If you are struggling to see results or find yourself stuck in a plateau it may be because you’re no longer challenging yourself.
Your body’s main goal is to keep you alive, healthy and functioning to the best of its ability. And so, your body will consistently adapt to its environment in order to do this. Therefore, to change and improve you’ll need to create an environment that proves to your body that these changes and improvements must be made to continue functioning optimally.
By applying progressive overload to your training routine you’ll be able to push your body to consistently advance and adapt.
What is progressive overload?
This principle involves continually increasing the demands on your body to grow muscle, gain strength, improve endurance and boost performance. Your body must be forced to adapt to pressure that is above and beyond what it has previously experienced.
For example, if you lift the same weights, for the same number of reps and sets using the same technique for 10 years nothing will ever happen… Your body will only continue to maintain its current state. However, if you increase the demands you are placing on your body by increasing the amount of weight being lifted, amount of reps/sets performed, or the intensity of your technique, then your body will have no other choice but to make the necessary changes and improvements in order to adapt to this new environment .
How to apply progressive overload
There are several ways in which you can progressively overload your workouts. Use any of the below methods, either combined or on their own, to increase your workout intensity and step up your performance.
Progressive overload methods for resistance training:
- Increased resistance– Lift heavier weights, add weight to body weight exercises or use stronger resistance bands.
- Increased number of reps– Perform more reps of a specific exercise. For example, if you usually do 10 reps of squat in a set and you find that this isn’t challenging your body anymore, try increasing the reps to 12 for your next workout (and so on… as your body adapts)
- Increased number of sets– Complete more sets of a specific exercise (e.g. if you usually perform 3 sets of 10 squats, now you will do 4 sets of 10 squats).

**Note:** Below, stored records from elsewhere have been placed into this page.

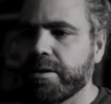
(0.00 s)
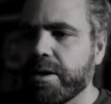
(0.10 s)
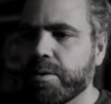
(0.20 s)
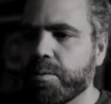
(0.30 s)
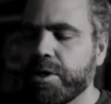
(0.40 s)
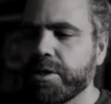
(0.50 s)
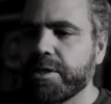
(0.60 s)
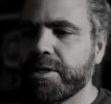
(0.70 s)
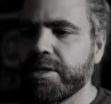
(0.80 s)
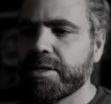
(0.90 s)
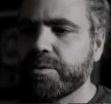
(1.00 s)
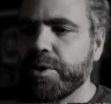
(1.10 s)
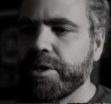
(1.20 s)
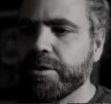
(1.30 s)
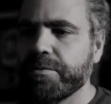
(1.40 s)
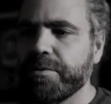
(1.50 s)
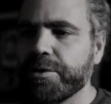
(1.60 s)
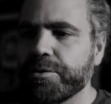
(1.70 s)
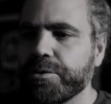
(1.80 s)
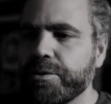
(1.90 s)
I want this radial
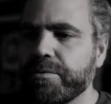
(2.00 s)
filter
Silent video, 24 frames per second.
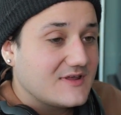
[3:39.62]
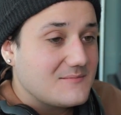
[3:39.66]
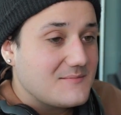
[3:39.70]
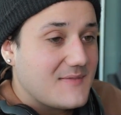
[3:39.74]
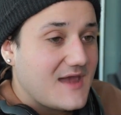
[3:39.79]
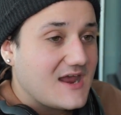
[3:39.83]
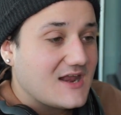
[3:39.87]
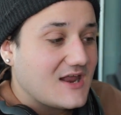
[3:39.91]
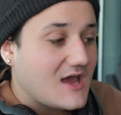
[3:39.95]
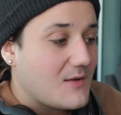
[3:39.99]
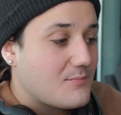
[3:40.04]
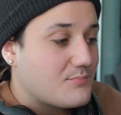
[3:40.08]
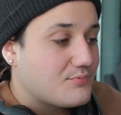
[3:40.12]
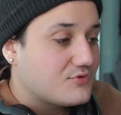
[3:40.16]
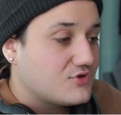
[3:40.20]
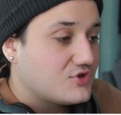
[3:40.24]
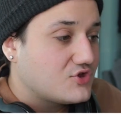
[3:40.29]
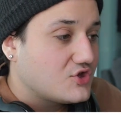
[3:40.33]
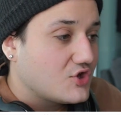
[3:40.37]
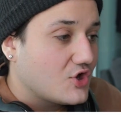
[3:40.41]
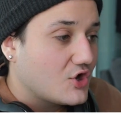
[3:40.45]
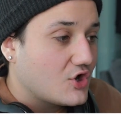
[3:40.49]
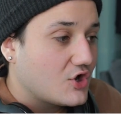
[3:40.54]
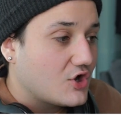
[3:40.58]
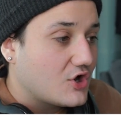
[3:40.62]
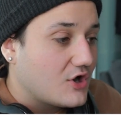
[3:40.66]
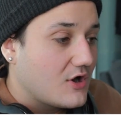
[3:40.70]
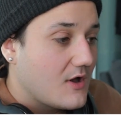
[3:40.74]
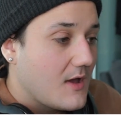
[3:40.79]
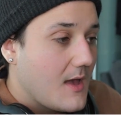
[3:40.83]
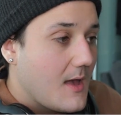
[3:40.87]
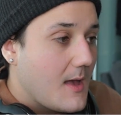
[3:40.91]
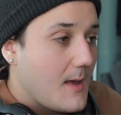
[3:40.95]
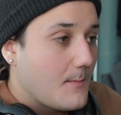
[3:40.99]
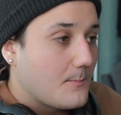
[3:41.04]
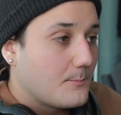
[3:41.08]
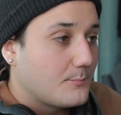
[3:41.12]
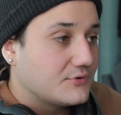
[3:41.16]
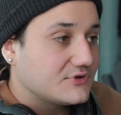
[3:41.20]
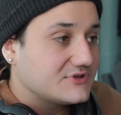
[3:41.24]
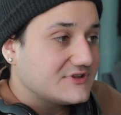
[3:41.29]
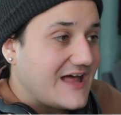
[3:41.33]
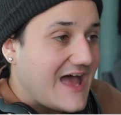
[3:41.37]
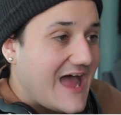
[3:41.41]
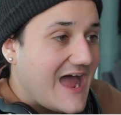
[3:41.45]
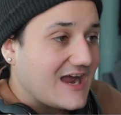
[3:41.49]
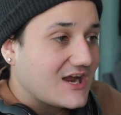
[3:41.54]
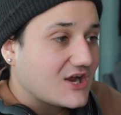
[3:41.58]
made a pure
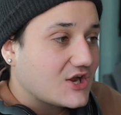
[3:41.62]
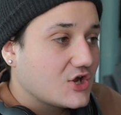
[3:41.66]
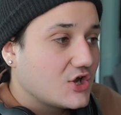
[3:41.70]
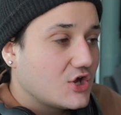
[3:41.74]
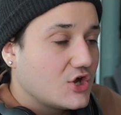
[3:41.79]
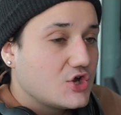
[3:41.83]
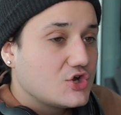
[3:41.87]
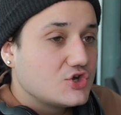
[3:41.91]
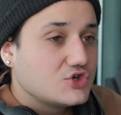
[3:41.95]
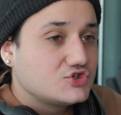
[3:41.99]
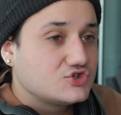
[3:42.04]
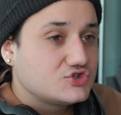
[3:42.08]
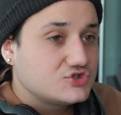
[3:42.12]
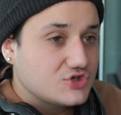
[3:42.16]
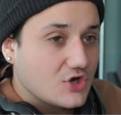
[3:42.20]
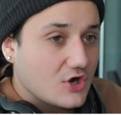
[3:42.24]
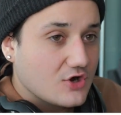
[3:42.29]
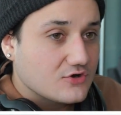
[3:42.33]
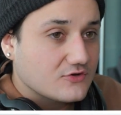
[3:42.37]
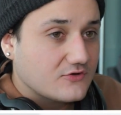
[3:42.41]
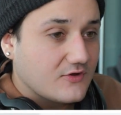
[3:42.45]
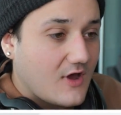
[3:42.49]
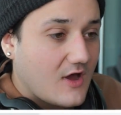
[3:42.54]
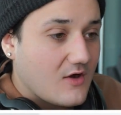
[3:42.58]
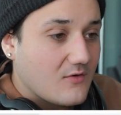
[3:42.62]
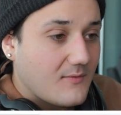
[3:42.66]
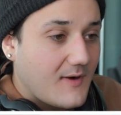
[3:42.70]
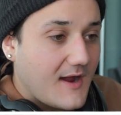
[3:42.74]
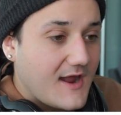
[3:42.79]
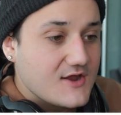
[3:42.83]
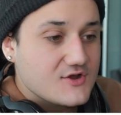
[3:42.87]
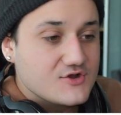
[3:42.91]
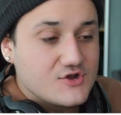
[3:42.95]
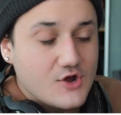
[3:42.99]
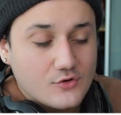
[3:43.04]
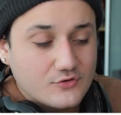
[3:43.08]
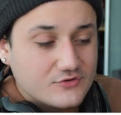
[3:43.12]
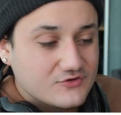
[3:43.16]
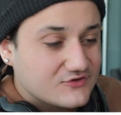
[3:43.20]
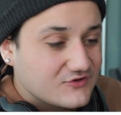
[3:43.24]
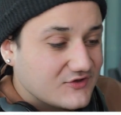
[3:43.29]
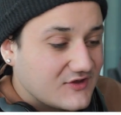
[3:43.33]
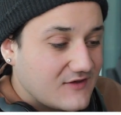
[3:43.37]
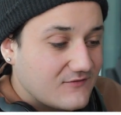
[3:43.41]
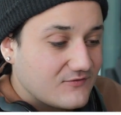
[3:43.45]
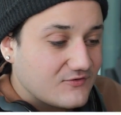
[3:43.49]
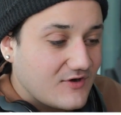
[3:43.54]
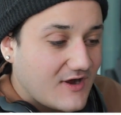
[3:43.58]
black shirt. All right, no
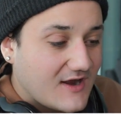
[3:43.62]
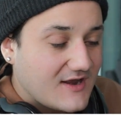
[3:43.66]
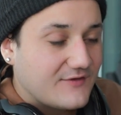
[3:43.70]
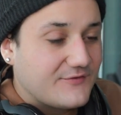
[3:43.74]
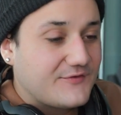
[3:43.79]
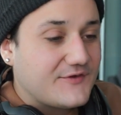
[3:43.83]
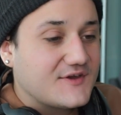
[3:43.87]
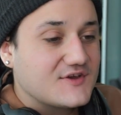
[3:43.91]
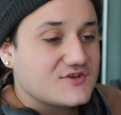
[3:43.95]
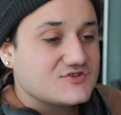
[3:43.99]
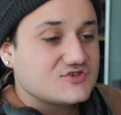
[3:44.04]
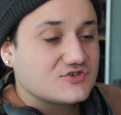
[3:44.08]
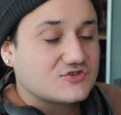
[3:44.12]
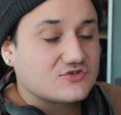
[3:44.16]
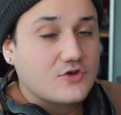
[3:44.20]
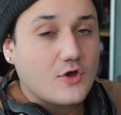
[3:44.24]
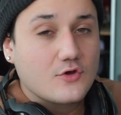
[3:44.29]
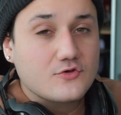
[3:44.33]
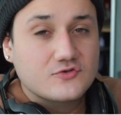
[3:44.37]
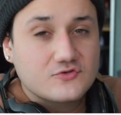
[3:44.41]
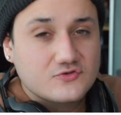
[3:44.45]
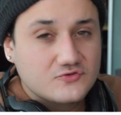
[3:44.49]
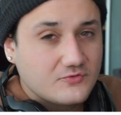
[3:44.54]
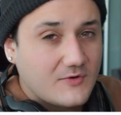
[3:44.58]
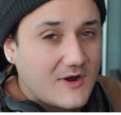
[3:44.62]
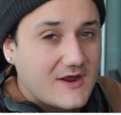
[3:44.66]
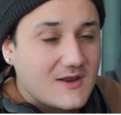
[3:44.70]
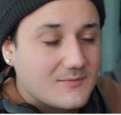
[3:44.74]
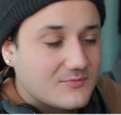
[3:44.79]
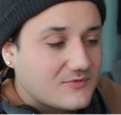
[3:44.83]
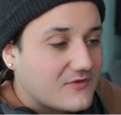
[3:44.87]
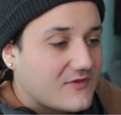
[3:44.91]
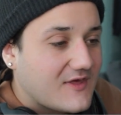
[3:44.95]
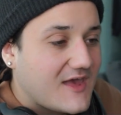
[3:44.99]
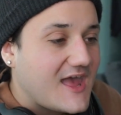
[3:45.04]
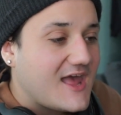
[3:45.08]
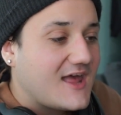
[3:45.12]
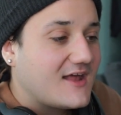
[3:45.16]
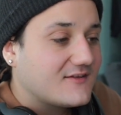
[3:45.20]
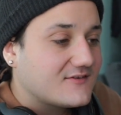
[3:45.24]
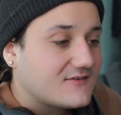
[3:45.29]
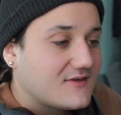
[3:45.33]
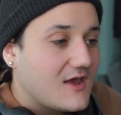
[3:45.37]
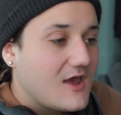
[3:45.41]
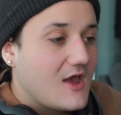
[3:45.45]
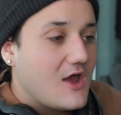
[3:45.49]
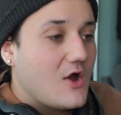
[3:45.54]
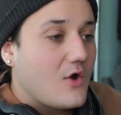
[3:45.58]
sleeves or anything. It just goes straight up to the
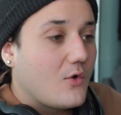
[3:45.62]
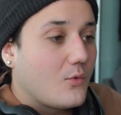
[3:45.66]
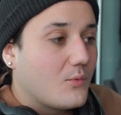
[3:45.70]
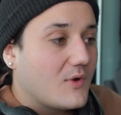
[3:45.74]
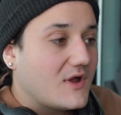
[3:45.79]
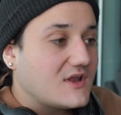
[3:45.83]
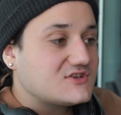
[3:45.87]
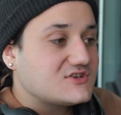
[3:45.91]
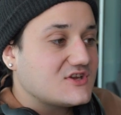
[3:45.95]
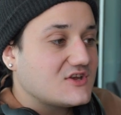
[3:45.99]
hands, which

- Decreased rest periods– A great way to increase the intensity of your workout is by reducing your rest period. So if you are resting for 60 seconds between sets, try lowering your rest period to 30 seconds.
- Increased training frequency– Add more resistance training sessions to your workout program.
- Increased technique intensity– Boost the intensity of an exercise by using techniques such as paused reps, 1 + ¼ reps, and by increasing your time under tension (TUT).
- Increased variation difficulty– You can add intensity to an exercise by using a more difficult alternative. For example, instead of performing
Progressive overload methods for cardio training:
- Increase distance– Cover more distance than you usually do. For example, if you commonly run 5 km, try completing an extra 500 meters to a kilometre at your next workout.
- Increase speed– For cardio workouts completed using gym equipment such as a treadmill or stationary bike you can easily track and increase your speed using the speed adjuster. If you complete your cardio outside, on the road for example, you can increase and track your speed i by covering the same amount of distance that you usually do but in less time.
- Increase volume– This method can be used in workouts such as HIIT sprints (cycling or running). For example, if your standard cardio HIIT session involves x5 intervals, try performing and extra interval (so x6) during your next session.
- Increase training frequency– Add more cardio training sessions to your workout program.
When and how often to apply progressive overload
It’s not likely that you’ll be able to increase the intensity with every workout session. It does take some time for your body to adjust and adapt to its environment and this period can differ for each individual.
In order to progress it’s important to consistently challenge yourself by increasing the demands being placed on your body and of course maintaining proper form and exercise safety while doing so.
With that said, it’s also extremely important to listen to your body! Focus on understanding how exercise makes you feel and knowing when your body is strong enough to move forward. Ramp-up the intensity of your workouts gradually, because if you try to rush the process you will greatly increase your risk of injury. A common rule of thumb would be to incorporate one or more progressive overload method/s after 3 to 4 weeks of training. This is the amount of time, on average, that it takes for your body to adapt.
A Final Note
As long as you’re practising progressive overload in some form or another, then your body will continue to become stronger, fitter, faster and fearless!